Task instructions: In full and without alteration, print the records below, minus any images.
START Provided data
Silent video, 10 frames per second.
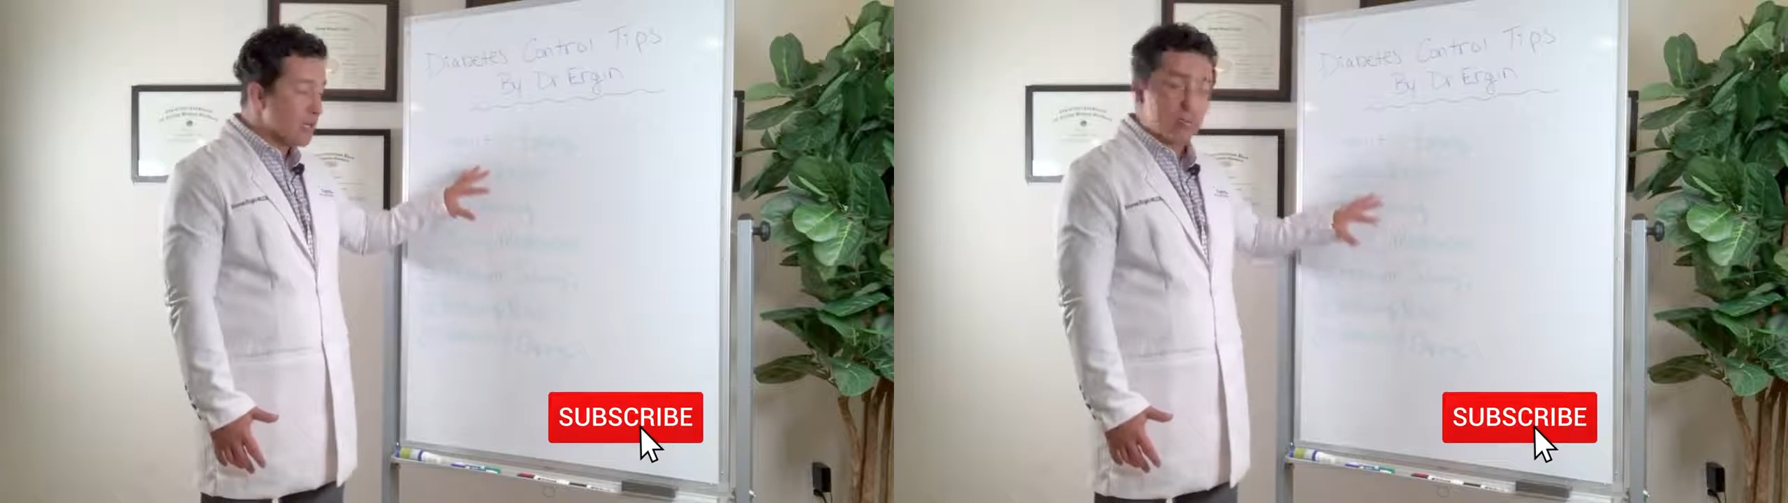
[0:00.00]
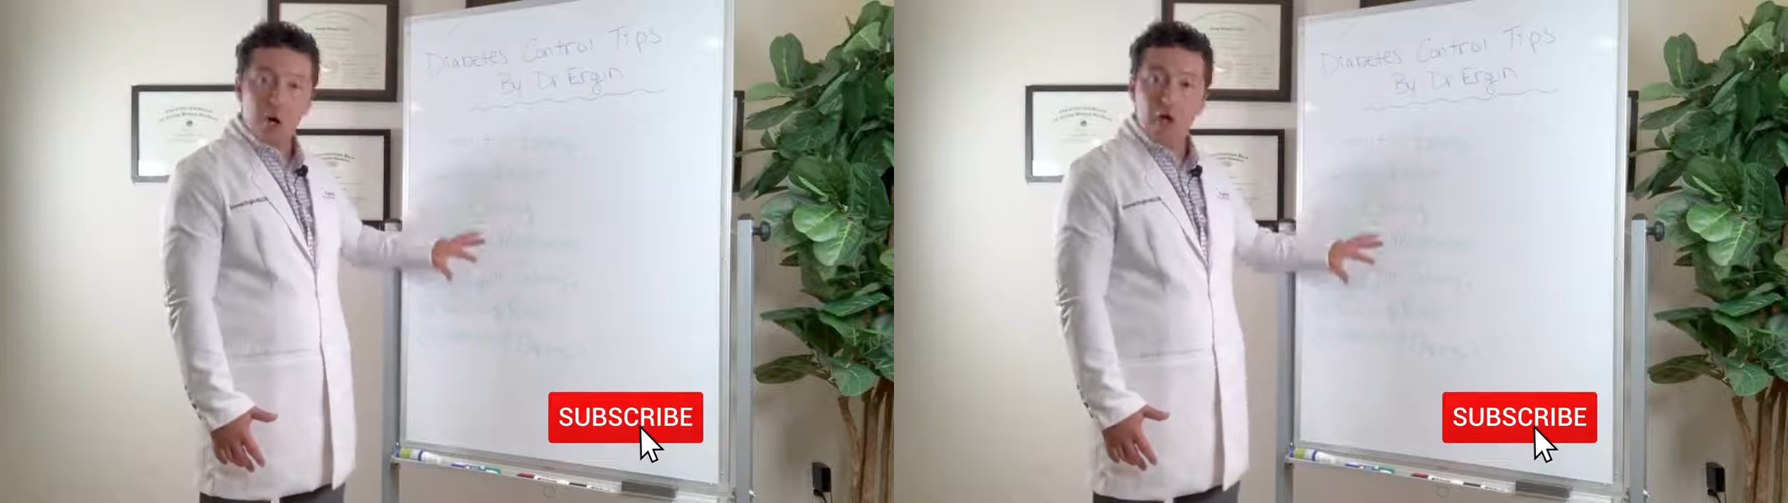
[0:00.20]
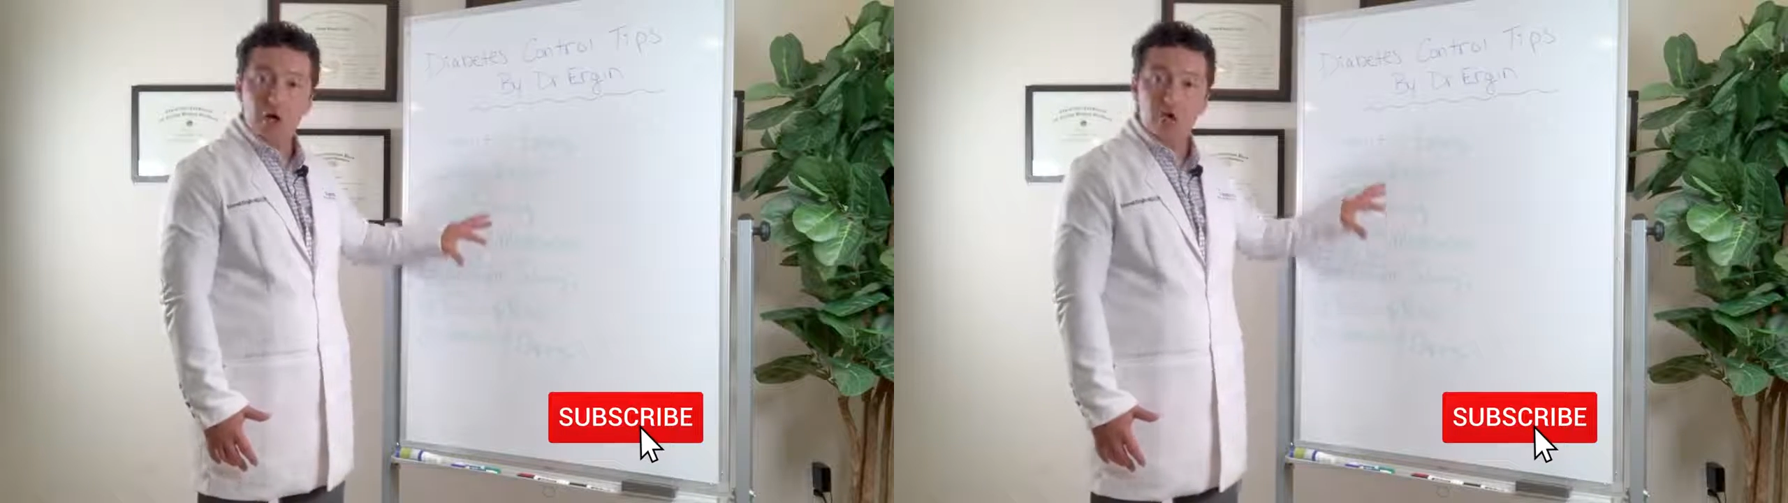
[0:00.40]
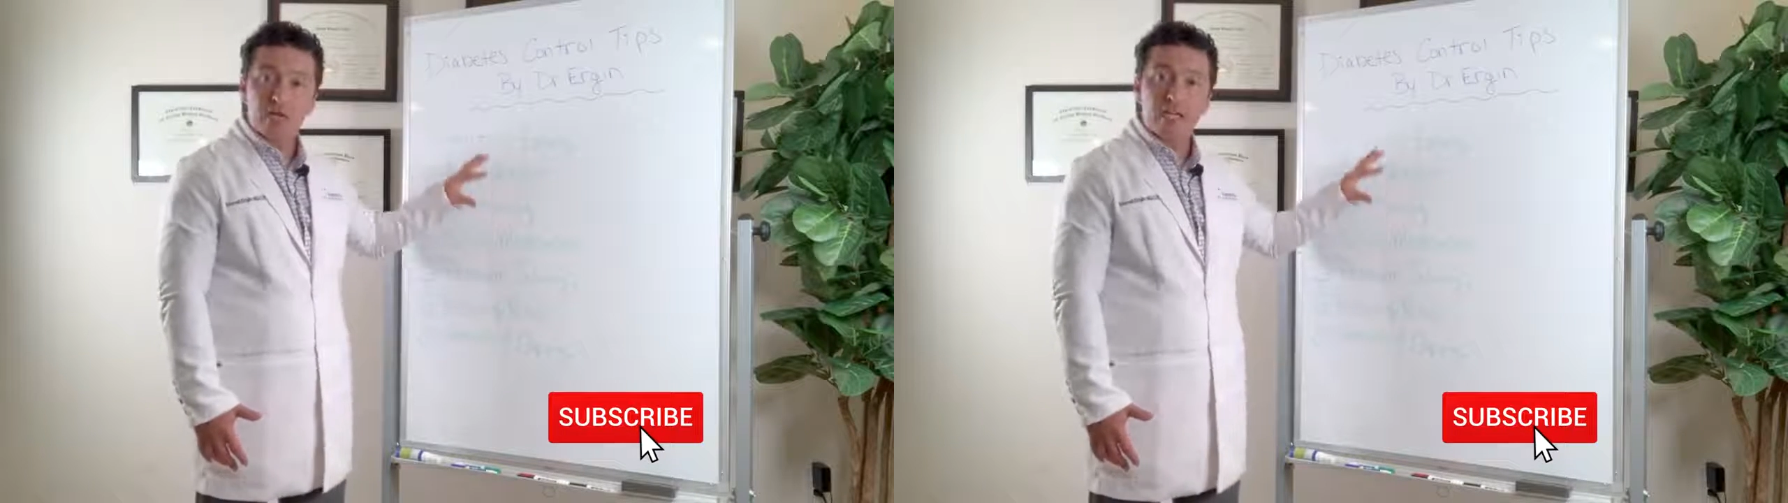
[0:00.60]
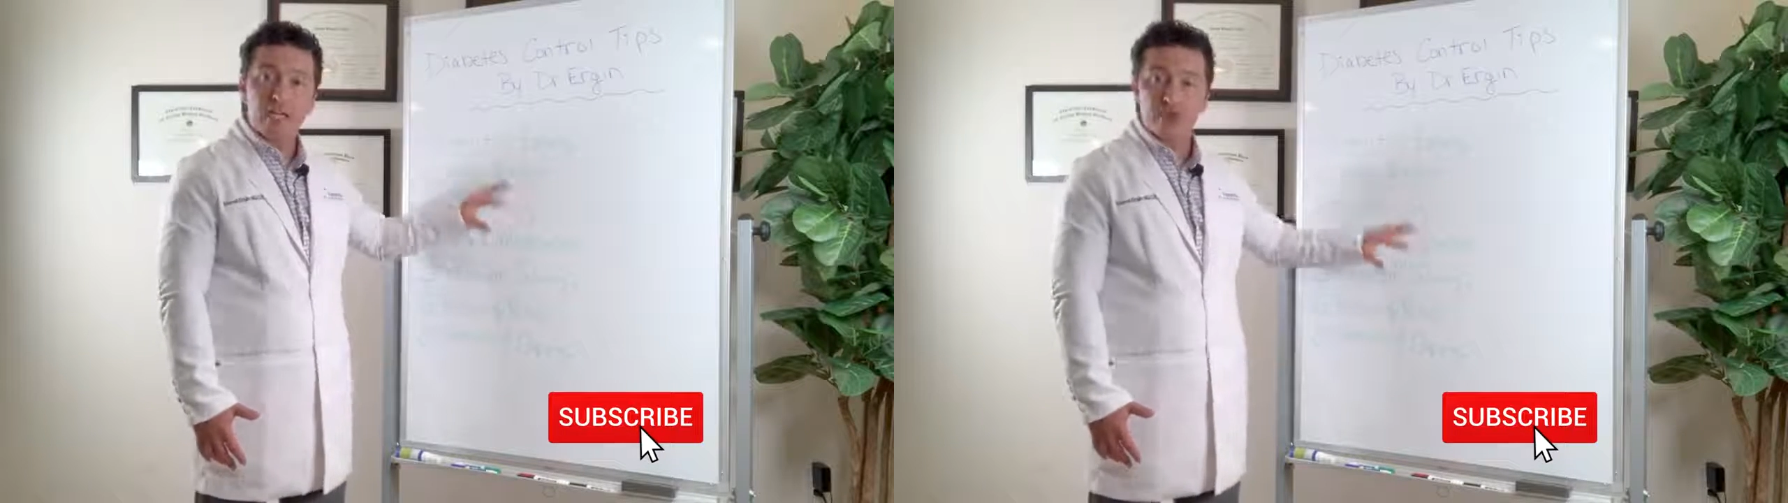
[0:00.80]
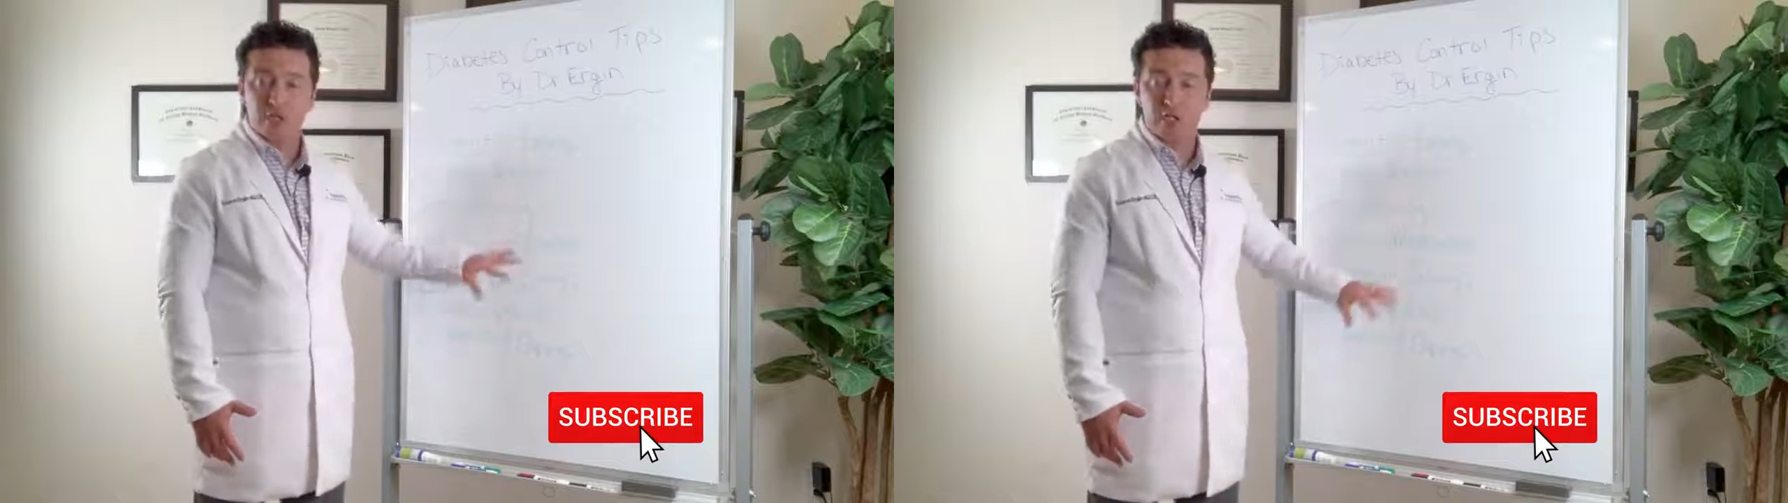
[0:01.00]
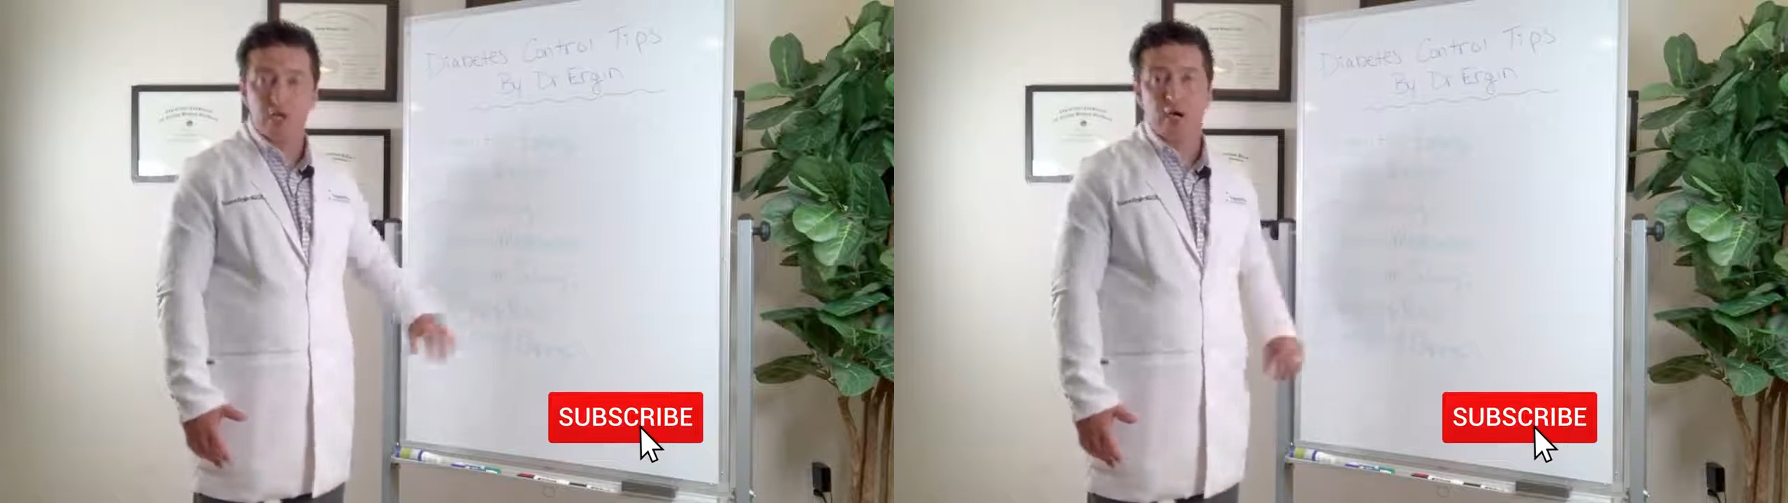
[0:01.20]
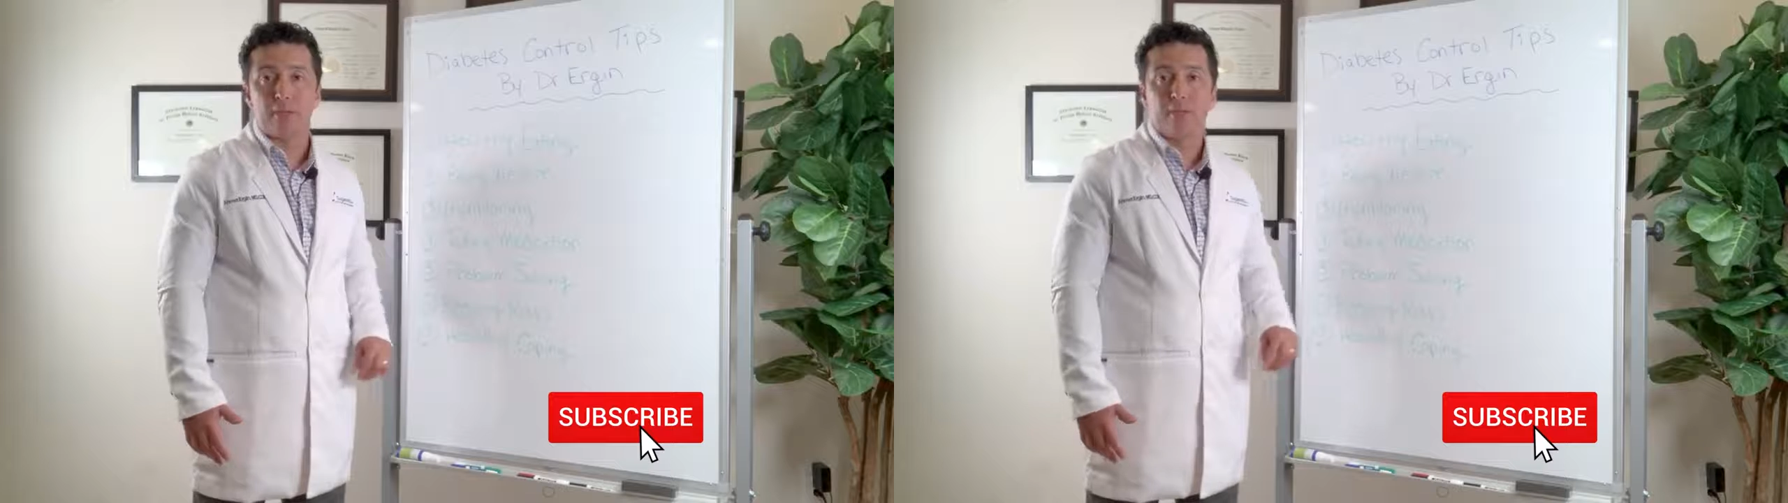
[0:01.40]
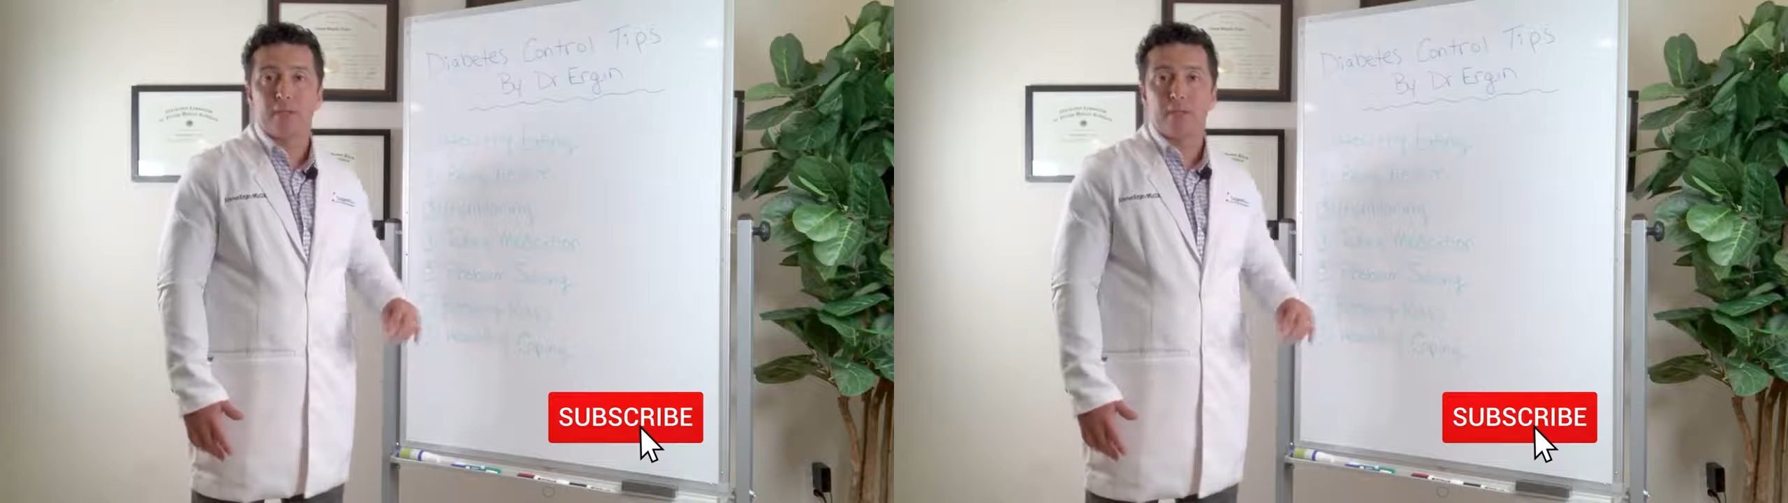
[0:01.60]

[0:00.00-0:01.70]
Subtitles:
monitoring, etc.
END Provided data
Answer space:
Silent video, 10 frames per second.
[0:00.00]
[0:00.20]
[0:00.40]
[0:00.60]
[0:00.80]
[0:01.00]
[0:01.20]
[0:01.40]
[0:01.60]

[0:00.00-0:01.70]
Subtitles:
monitoring, etc.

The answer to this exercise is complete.